[Stored data entries]

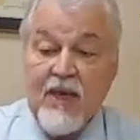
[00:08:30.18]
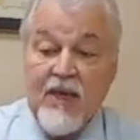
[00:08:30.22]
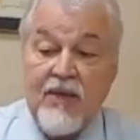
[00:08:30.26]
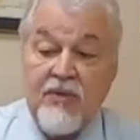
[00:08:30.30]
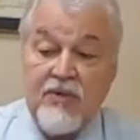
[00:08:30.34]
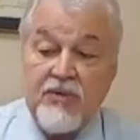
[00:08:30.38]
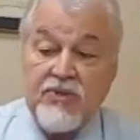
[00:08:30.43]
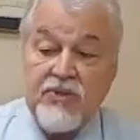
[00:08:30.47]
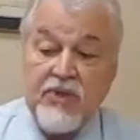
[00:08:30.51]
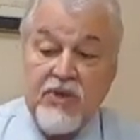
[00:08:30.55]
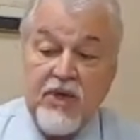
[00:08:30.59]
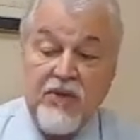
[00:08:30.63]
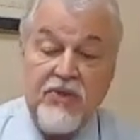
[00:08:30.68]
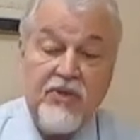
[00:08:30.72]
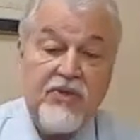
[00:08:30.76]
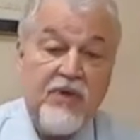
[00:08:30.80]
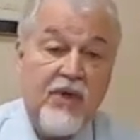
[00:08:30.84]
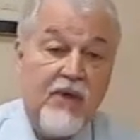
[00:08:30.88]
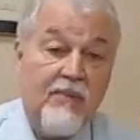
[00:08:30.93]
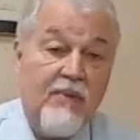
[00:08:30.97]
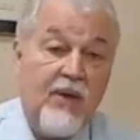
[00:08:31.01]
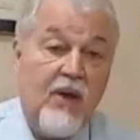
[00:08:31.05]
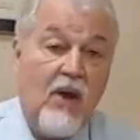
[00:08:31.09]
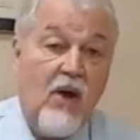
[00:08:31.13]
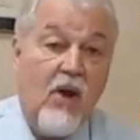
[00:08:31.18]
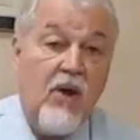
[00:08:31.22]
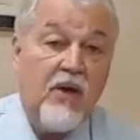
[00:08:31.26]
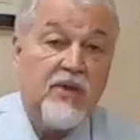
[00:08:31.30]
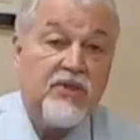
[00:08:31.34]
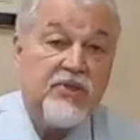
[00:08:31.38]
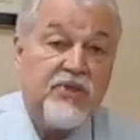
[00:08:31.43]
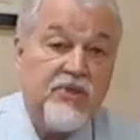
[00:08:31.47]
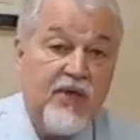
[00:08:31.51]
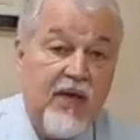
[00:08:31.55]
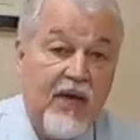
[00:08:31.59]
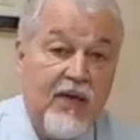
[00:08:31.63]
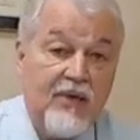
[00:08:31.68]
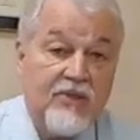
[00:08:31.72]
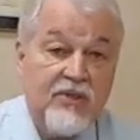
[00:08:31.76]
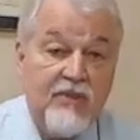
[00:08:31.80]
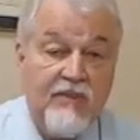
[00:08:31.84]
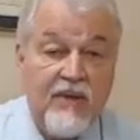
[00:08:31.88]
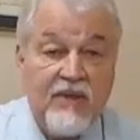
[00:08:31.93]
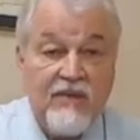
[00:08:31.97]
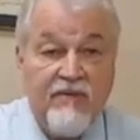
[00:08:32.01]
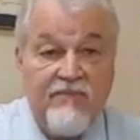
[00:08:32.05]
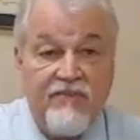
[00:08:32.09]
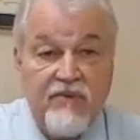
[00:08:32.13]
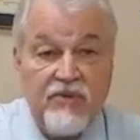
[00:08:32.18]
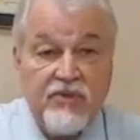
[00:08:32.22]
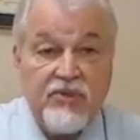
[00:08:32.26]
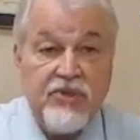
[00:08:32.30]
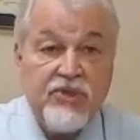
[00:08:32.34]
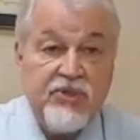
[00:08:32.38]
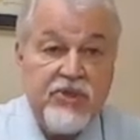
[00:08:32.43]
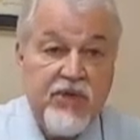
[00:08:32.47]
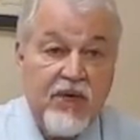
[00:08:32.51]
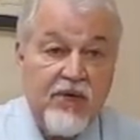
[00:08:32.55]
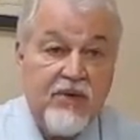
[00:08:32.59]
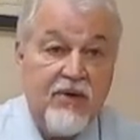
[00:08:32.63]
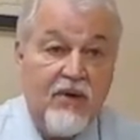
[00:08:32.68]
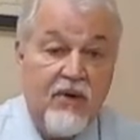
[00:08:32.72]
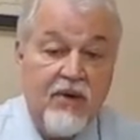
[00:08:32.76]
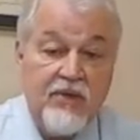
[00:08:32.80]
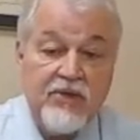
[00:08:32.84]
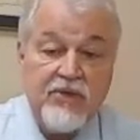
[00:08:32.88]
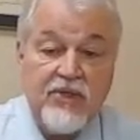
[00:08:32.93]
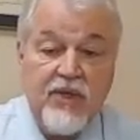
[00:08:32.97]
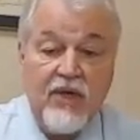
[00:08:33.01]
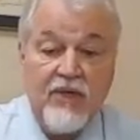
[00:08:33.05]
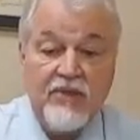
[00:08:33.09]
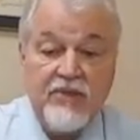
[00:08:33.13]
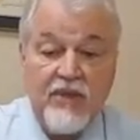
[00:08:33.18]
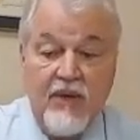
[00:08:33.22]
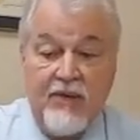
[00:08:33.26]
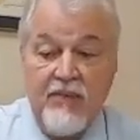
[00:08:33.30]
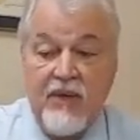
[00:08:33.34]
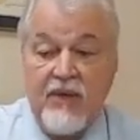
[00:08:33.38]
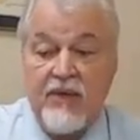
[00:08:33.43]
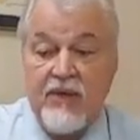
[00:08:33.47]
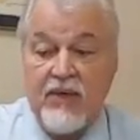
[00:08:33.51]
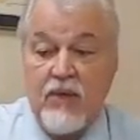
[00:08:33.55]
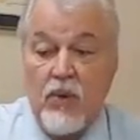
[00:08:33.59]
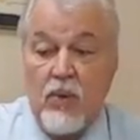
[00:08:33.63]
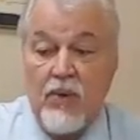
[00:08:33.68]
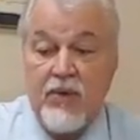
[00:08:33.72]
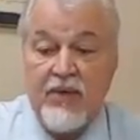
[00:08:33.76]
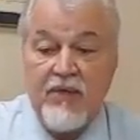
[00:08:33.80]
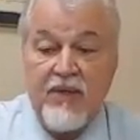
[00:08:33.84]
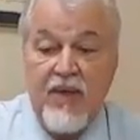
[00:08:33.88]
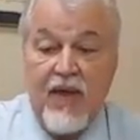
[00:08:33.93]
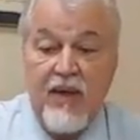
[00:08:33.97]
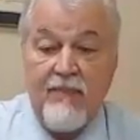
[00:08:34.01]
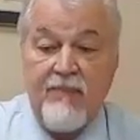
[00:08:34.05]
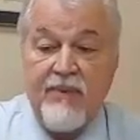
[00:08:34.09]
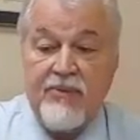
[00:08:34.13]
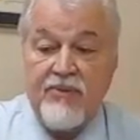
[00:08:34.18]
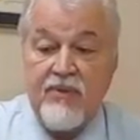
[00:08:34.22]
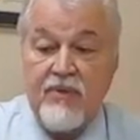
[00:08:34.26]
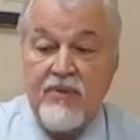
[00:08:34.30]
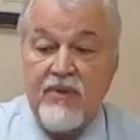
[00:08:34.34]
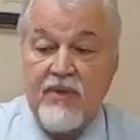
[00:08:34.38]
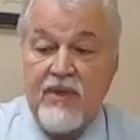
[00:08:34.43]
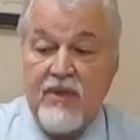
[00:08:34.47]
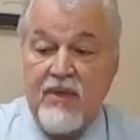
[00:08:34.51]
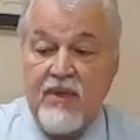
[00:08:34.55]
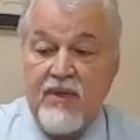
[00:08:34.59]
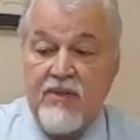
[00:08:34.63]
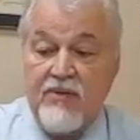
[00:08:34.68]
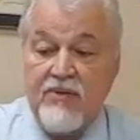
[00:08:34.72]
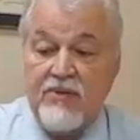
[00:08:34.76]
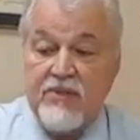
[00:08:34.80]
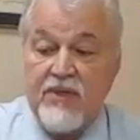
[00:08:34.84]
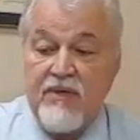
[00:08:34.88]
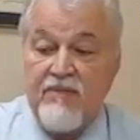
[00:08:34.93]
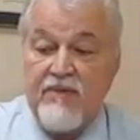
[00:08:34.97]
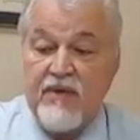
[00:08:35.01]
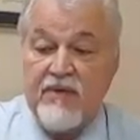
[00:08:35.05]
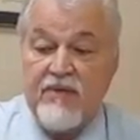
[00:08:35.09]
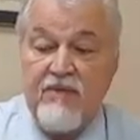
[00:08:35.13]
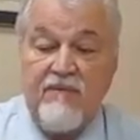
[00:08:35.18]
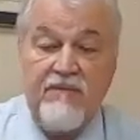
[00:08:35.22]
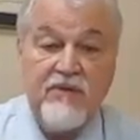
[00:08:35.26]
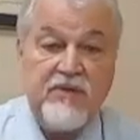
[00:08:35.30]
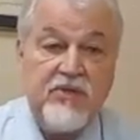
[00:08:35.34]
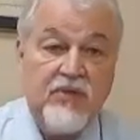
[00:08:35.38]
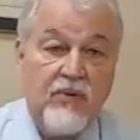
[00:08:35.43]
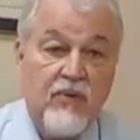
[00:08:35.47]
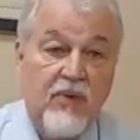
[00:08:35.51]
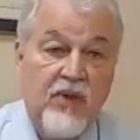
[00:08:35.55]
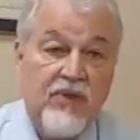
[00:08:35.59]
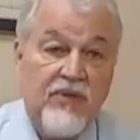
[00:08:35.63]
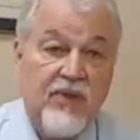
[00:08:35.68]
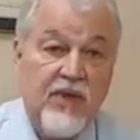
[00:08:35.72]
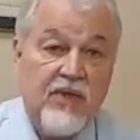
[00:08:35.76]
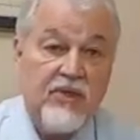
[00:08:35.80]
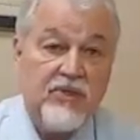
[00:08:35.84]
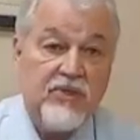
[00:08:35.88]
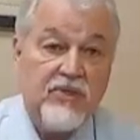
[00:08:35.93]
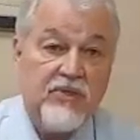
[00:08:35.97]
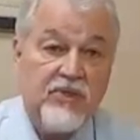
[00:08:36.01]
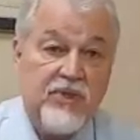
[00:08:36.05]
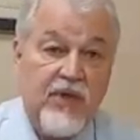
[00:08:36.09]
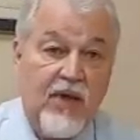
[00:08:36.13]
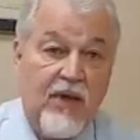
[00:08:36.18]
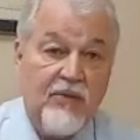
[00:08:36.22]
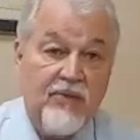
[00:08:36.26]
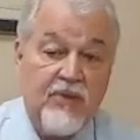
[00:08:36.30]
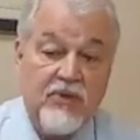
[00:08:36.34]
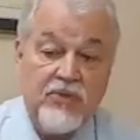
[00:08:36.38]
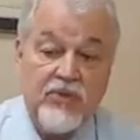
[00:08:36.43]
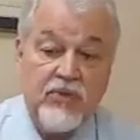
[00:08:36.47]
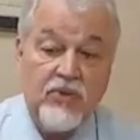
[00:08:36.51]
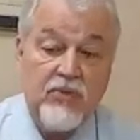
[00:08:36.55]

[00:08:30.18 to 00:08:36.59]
There's another thing about heart sounds, about the first and second heart sounds, and I'm not going to go into that, but there's even a difference in the way things sound there.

--- Requirement ---
From the first line to the last, output the records exactly without pictures.

--- Solution to this problem ---
[00:08:30.18]
[00:08:30.22]
[00:08:30.26]
[00:08:30.30]
[00:08:30.34]
[00:08:30.38]
[00:08:30.43]
[00:08:30.47]
[00:08:30.51]
[00:08:30.55]
[00:08:30.59]
[00:08:30.63]
[00:08:30.68]
[00:08:30.72]
[00:08:30.76]
[00:08:30.80]
[00:08:30.84]
[00:08:30.88]
[00:08:30.93]
[00:08:30.97]
[00:08:31.01]
[00:08:31.05]
[00:08:31.09]
[00:08:31.13]
[00:08:31.18]
[00:08:31.22]
[00:08:31.26]
[00:08:31.30]
[00:08:31.34]
[00:08:31.38]
[00:08:31.43]
[00:08:31.47]
[00:08:31.51]
[00:08:31.55]
[00:08:31.59]
[00:08:31.63]
[00:08:31.68]
[00:08:31.72]
[00:08:31.76]
[00:08:31.80]
[00:08:31.84]
[00:08:31.88]
[00:08:31.93]
[00:08:31.97]
[00:08:32.01]
[00:08:32.05]
[00:08:32.09]
[00:08:32.13]
[00:08:32.18]
[00:08:32.22]
[00:08:32.26]
[00:08:32.30]
[00:08:32.34]
[00:08:32.38]
[00:08:32.43]
[00:08:32.47]
[00:08:32.51]
[00:08:32.55]
[00:08:32.59]
[00:08:32.63]
[00:08:32.68]
[00:08:32.72]
[00:08:32.76]
[00:08:32.80]
[00:08:32.84]
[00:08:32.88]
[00:08:32.93]
[00:08:32.97]
[00:08:33.01]
[00:08:33.05]
[00:08:33.09]
[00:08:33.13]
[00:08:33.18]
[00:08:33.22]
[00:08:33.26]
[00:08:33.30]
[00:08:33.34]
[00:08:33.38]
[00:08:33.43]
[00:08:33.47]
[00:08:33.51]
[00:08:33.55]
[00:08:33.59]
[00:08:33.63]
[00:08:33.68]
[00:08:33.72]
[00:08:33.76]
[00:08:33.80]
[00:08:33.84]
[00:08:33.88]
[00:08:33.93]
[00:08:33.97]
[00:08:34.01]
[00:08:34.05]
[00:08:34.09]
[00:08:34.13]
[00:08:34.18]
[00:08:34.22]
[00:08:34.26]
[00:08:34.30]
[00:08:34.34]
[00:08:34.38]
[00:08:34.43]
[00:08:34.47]
[00:08:34.51]
[00:08:34.55]
[00:08:34.59]
[00:08:34.63]
[00:08:34.68]
[00:08:34.72]
[00:08:34.76]
[00:08:34.80]
[00:08:34.84]
[00:08:34.88]
[00:08:34.93]
[00:08:34.97]
[00:08:35.01]
[00:08:35.05]
[00:08:35.09]
[00:08:35.13]
[00:08:35.18]
[00:08:35.22]
[00:08:35.26]
[00:08:35.30]
[00:08:35.34]
[00:08:35.38]
[00:08:35.43]
[00:08:35.47]
[00:08:35.51]
[00:08:35.55]
[00:08:35.59]
[00:08:35.63]
[00:08:35.68]
[00:08:35.72]
[00:08:35.76]
[00:08:35.80]
[00:08:35.84]
[00:08:35.88]
[00:08:35.93]
[00:08:35.97]
[00:08:36.01]
[00:08:36.05]
[00:08:36.09]
[00:08:36.13]
[00:08:36.18]
[00:08:36.22]
[00:08:36.26]
[00:08:36.30]
[00:08:36.34]
[00:08:36.38]
[00:08:36.43]
[00:08:36.47]
[00:08:36.51]
[00:08:36.55]

[00:08:30.18 to 00:08:36.59]
There's another thing about heart sounds, about the first and second heart sounds, and I'm not going to go into that, but there's even a difference in the way things sound there.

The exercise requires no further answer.